— Action item —
The response should contain only the line with "[10:08.63-10:08.93]" and every line after it to the end of the listing below, duplicated exactly; no picture belongs in it.

┌──

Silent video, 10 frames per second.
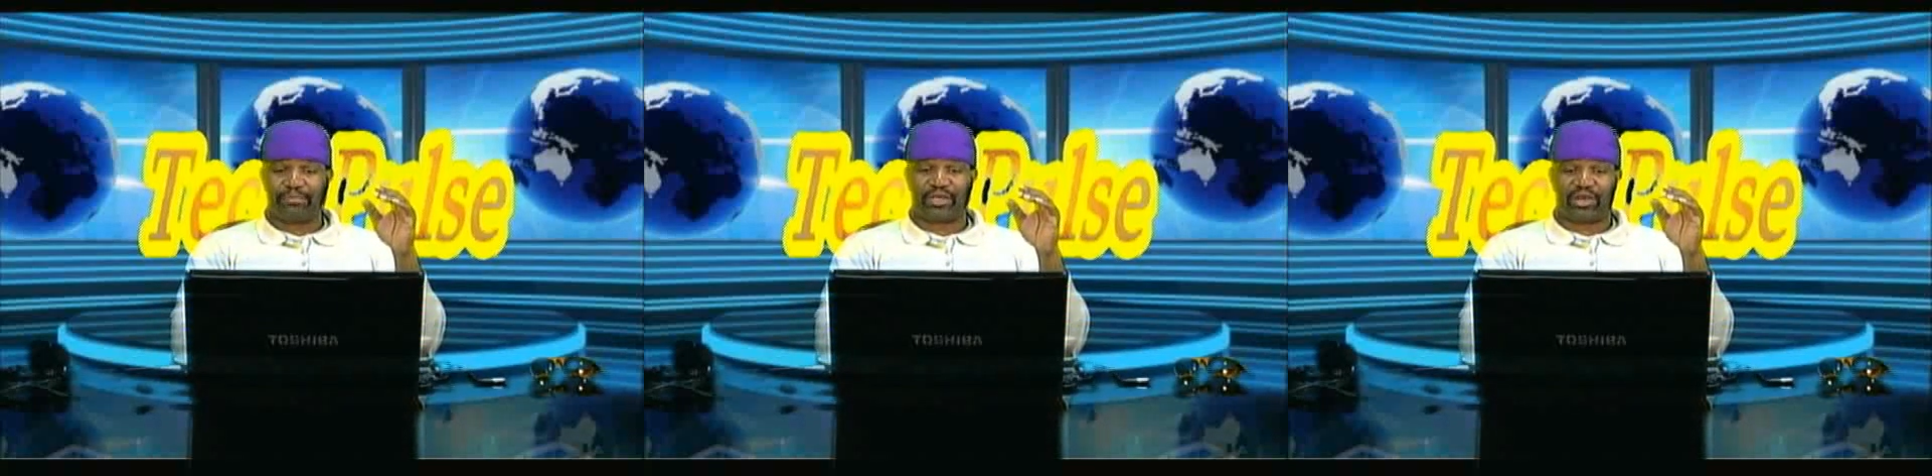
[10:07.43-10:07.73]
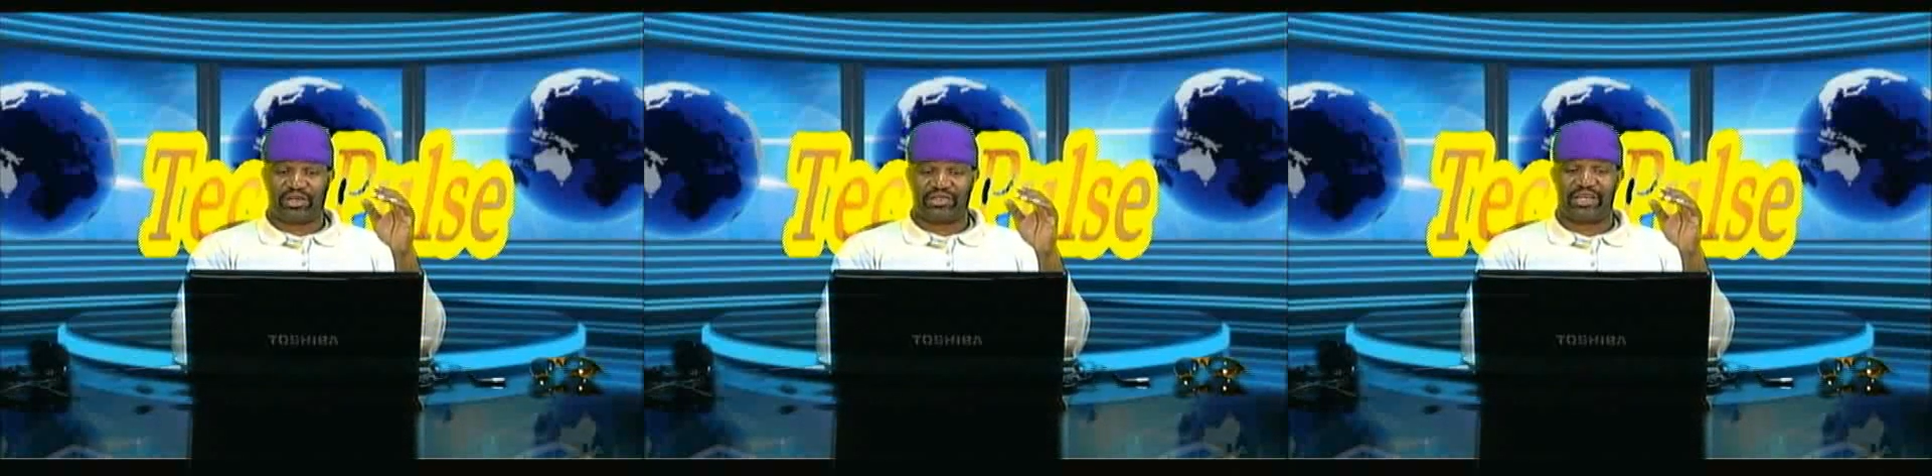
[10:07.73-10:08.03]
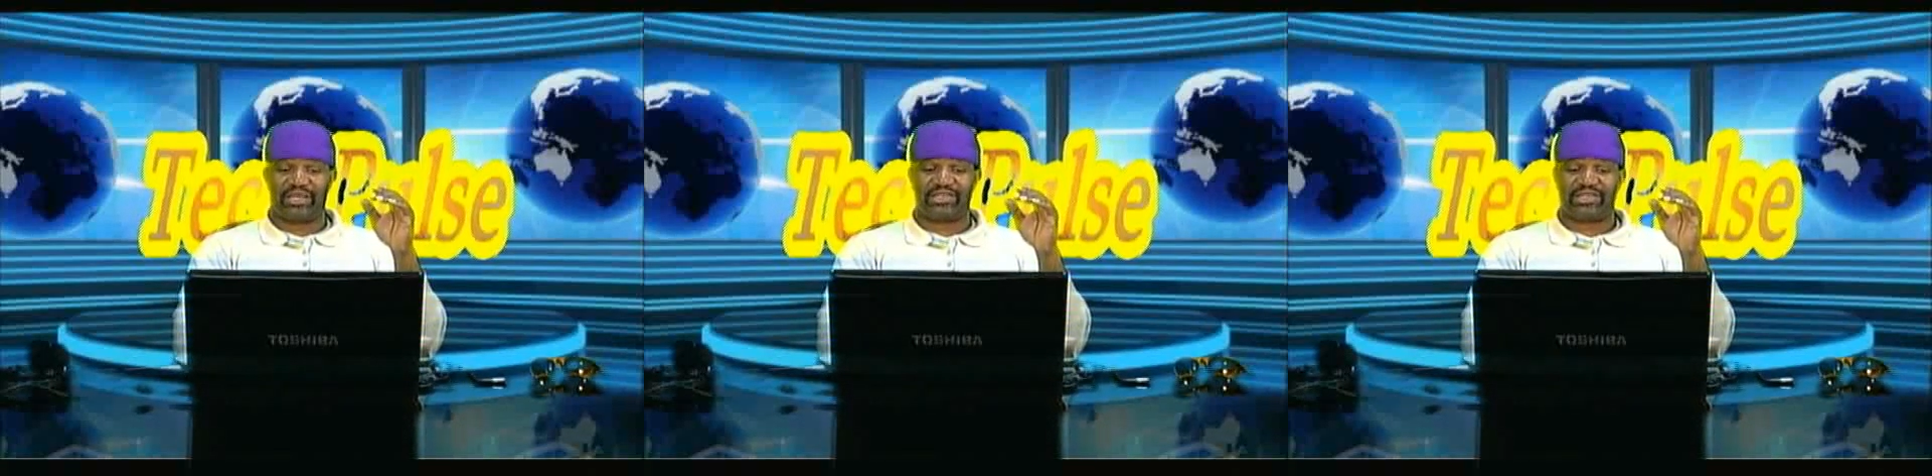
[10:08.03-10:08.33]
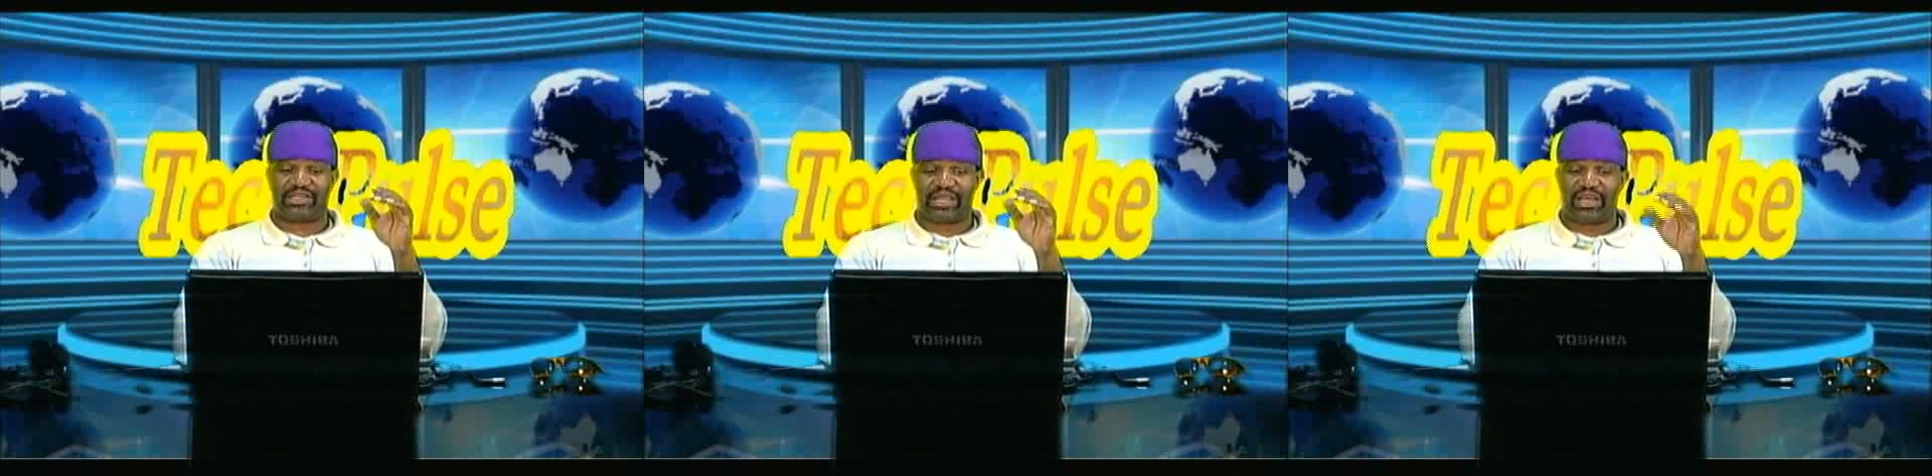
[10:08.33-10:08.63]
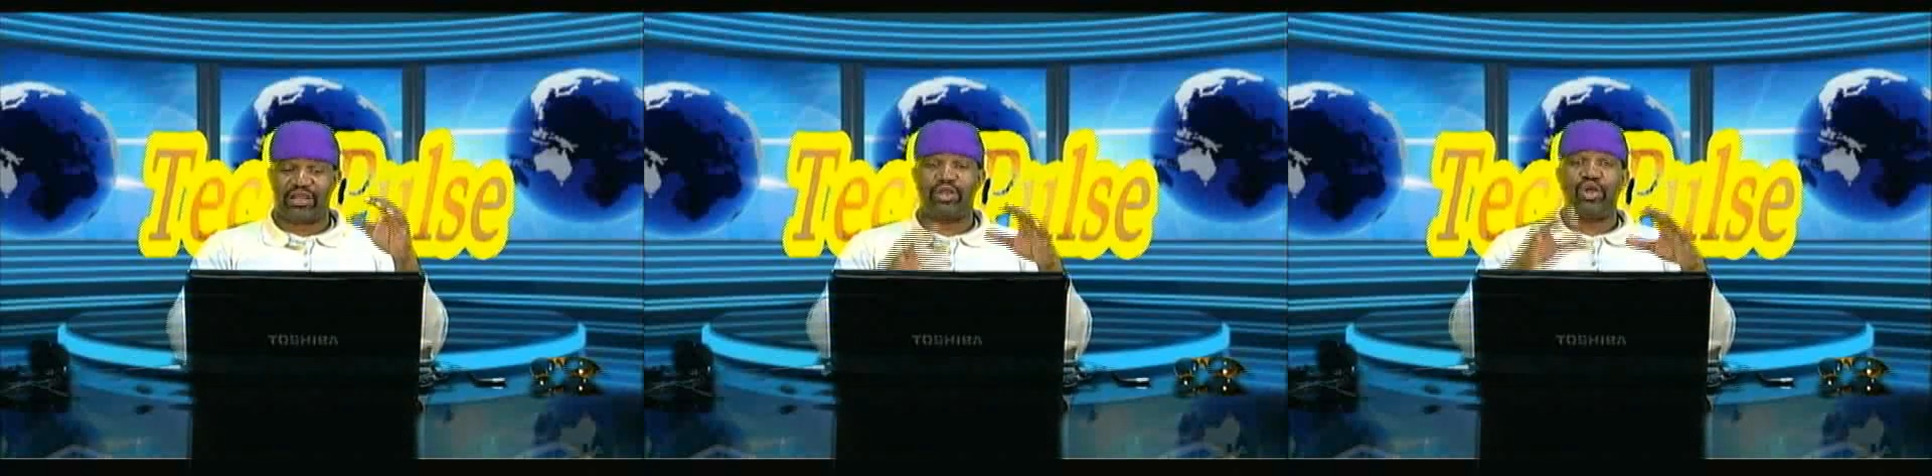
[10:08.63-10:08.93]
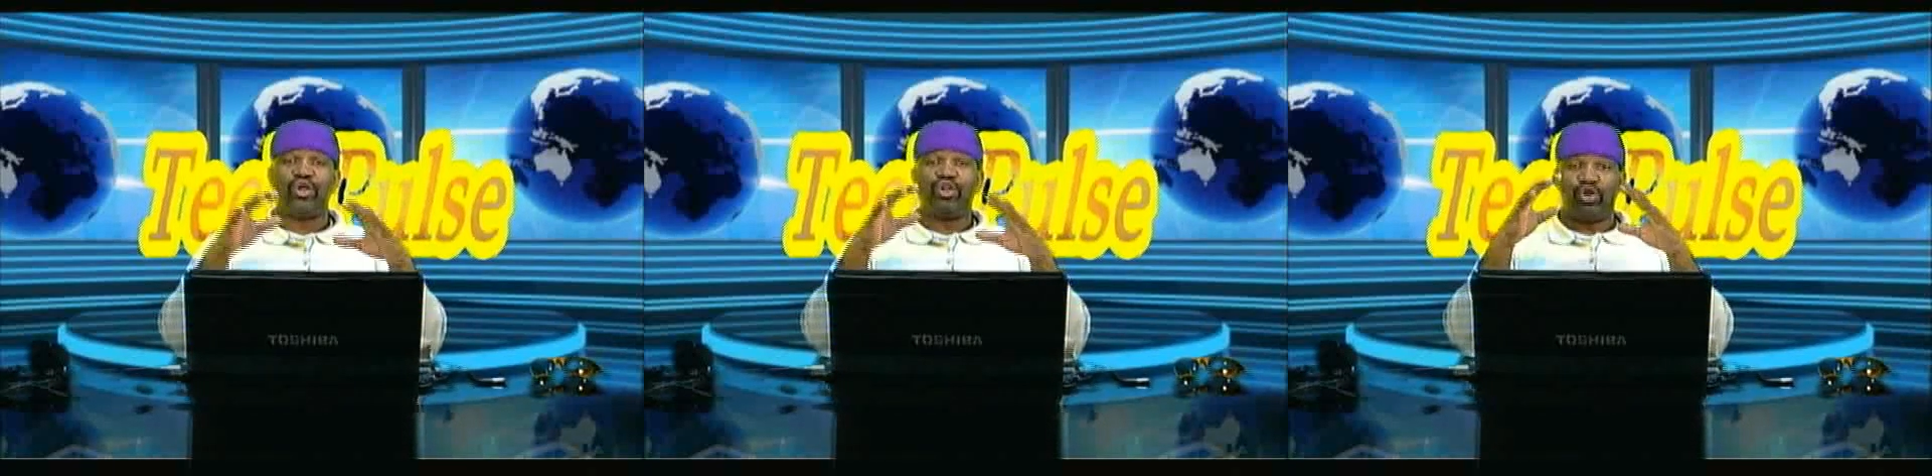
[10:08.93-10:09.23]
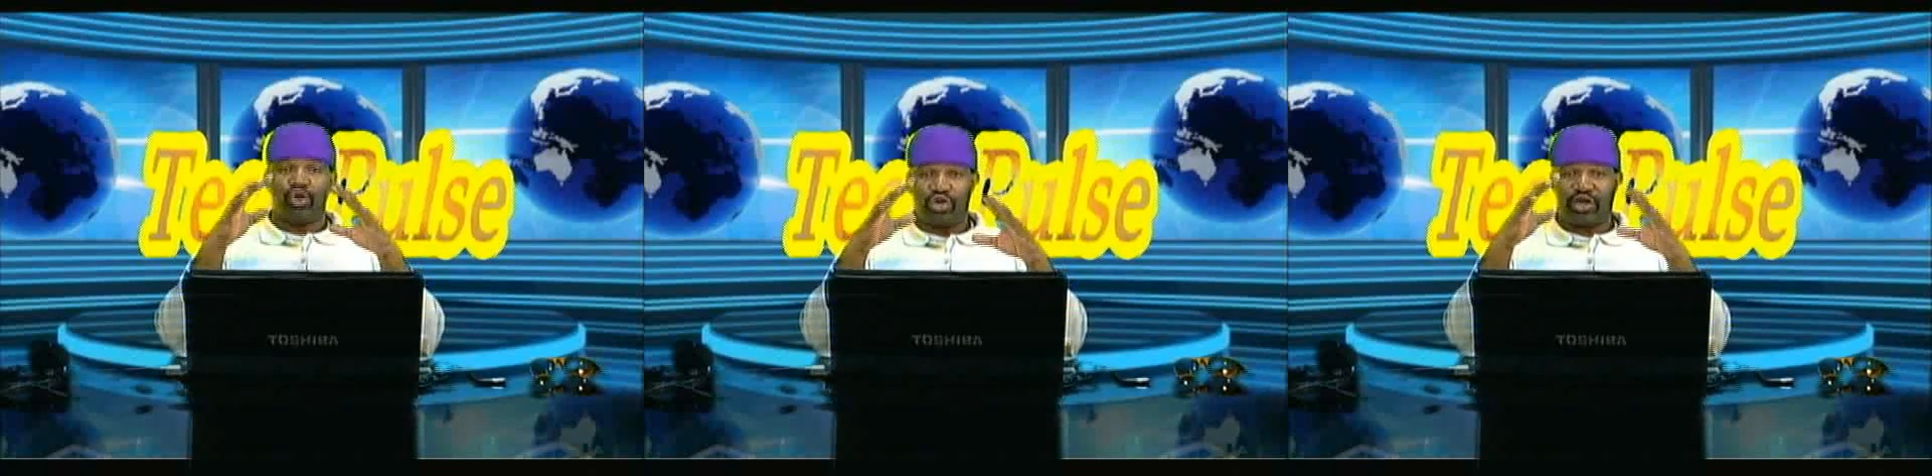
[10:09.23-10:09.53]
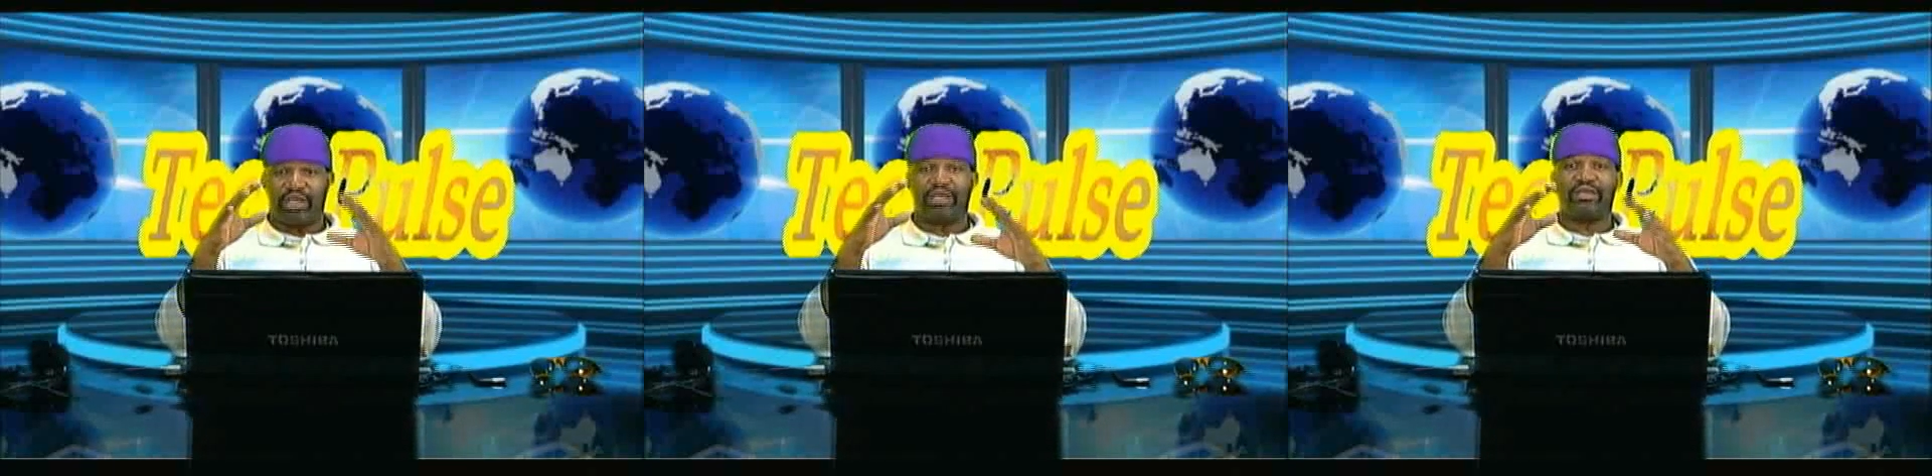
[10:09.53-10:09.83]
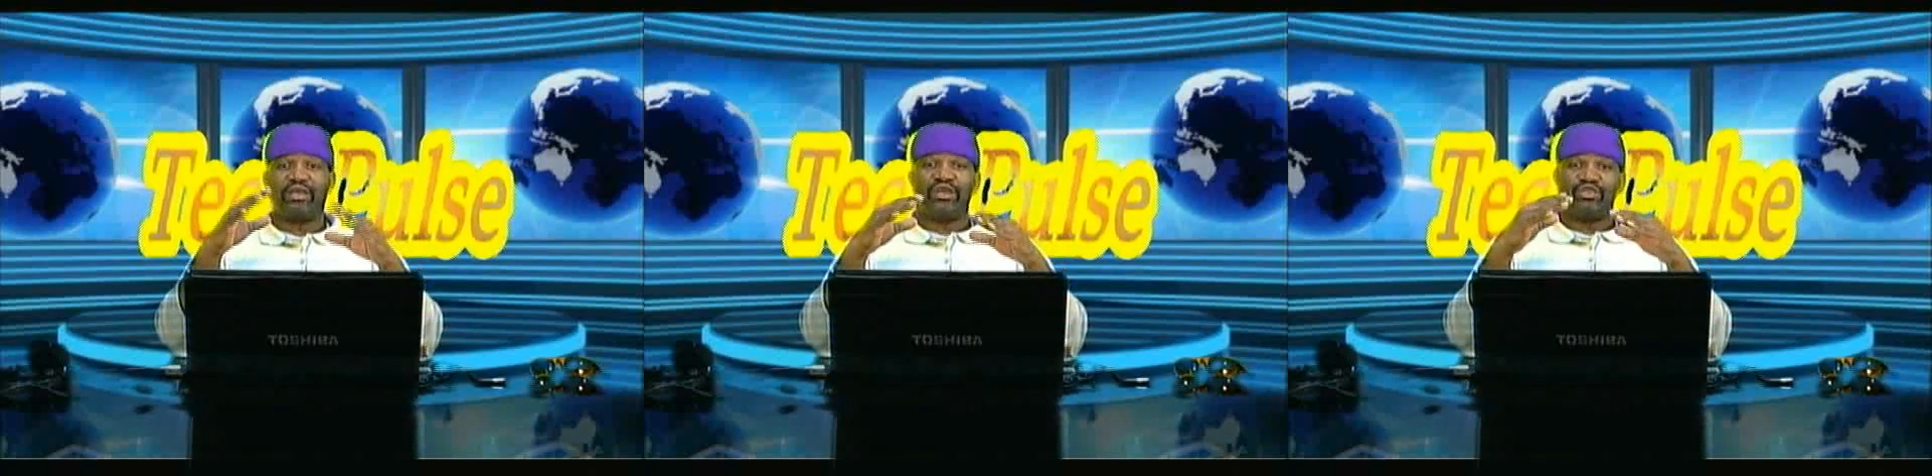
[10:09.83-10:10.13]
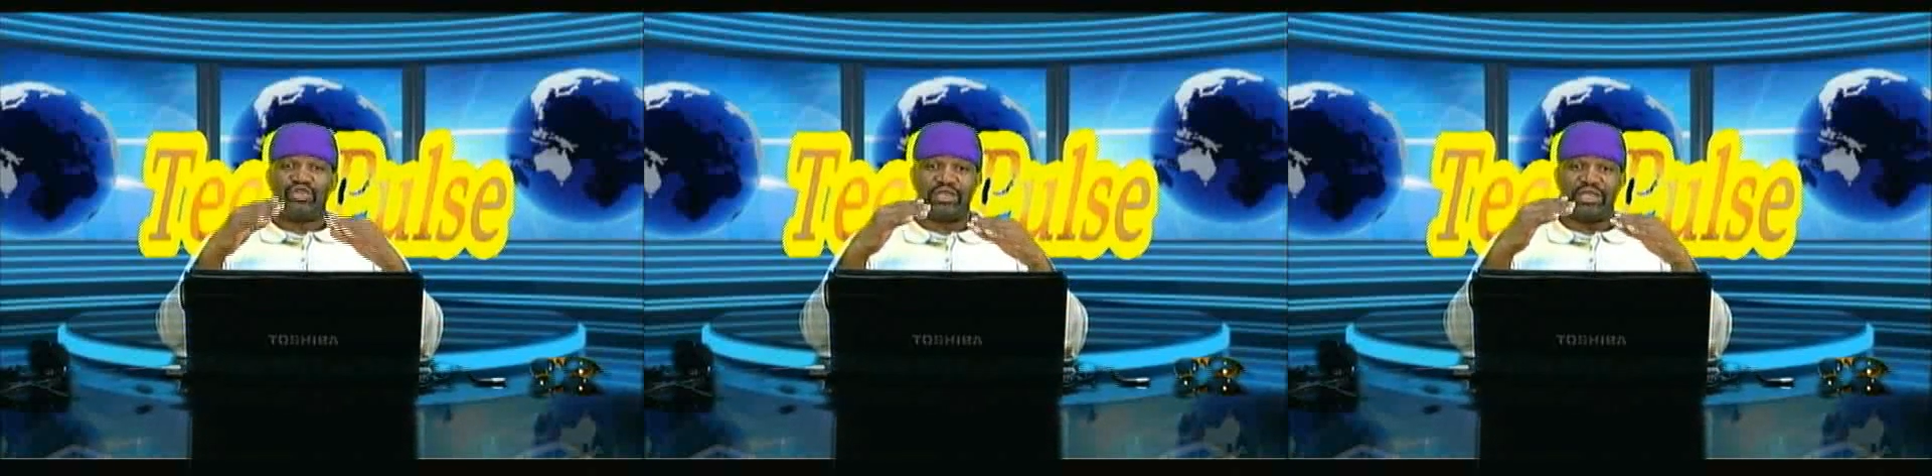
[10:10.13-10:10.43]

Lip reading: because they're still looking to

└──

— Output below —
[10:08.63-10:08.93]
[10:08.93-10:09.23]
[10:09.23-10:09.53]
[10:09.53-10:09.83]
[10:09.83-10:10.13]
[10:10.13-10:10.43]

Lip reading: because they're still looking to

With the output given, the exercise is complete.